Everything in the data must be repeated exactly, apart from the pictures, which are left out.

═══ Records for this exercise

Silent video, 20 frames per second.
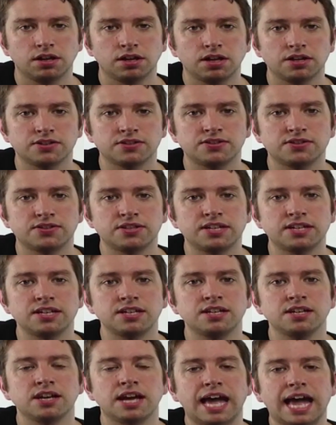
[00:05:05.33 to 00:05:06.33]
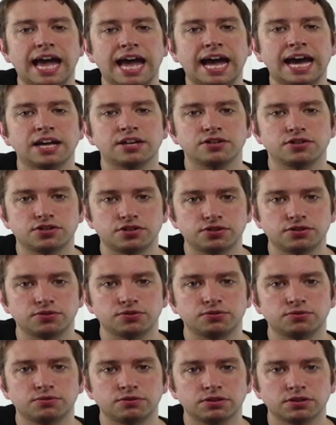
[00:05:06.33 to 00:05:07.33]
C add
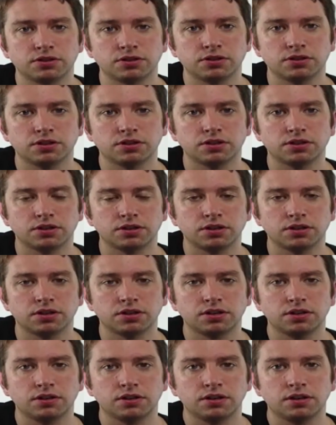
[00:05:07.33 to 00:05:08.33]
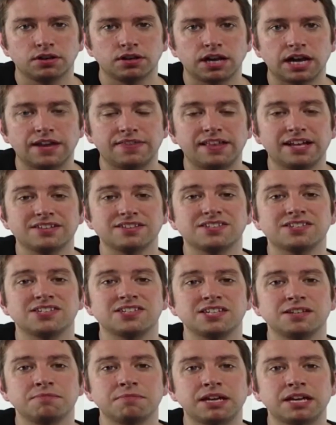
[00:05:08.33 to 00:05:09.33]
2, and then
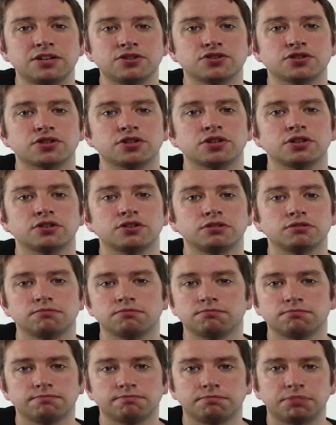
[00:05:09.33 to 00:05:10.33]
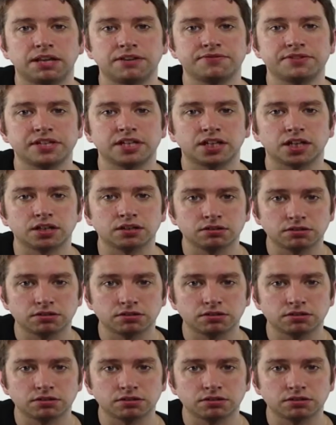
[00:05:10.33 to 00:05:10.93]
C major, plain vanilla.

══════

## Response to the exercise
Silent video, 20 frames per second.
[00:05:05.33 to 00:05:06.33]
[00:05:06.33 to 00:05:07.33]
C add
[00:05:07.33 to 00:05:08.33]
[00:05:08.33 to 00:05:09.33]
2, and then
[00:05:09.33 to 00:05:10.33]
[00:05:10.33 to 00:05:10.93]
C major, plain vanilla.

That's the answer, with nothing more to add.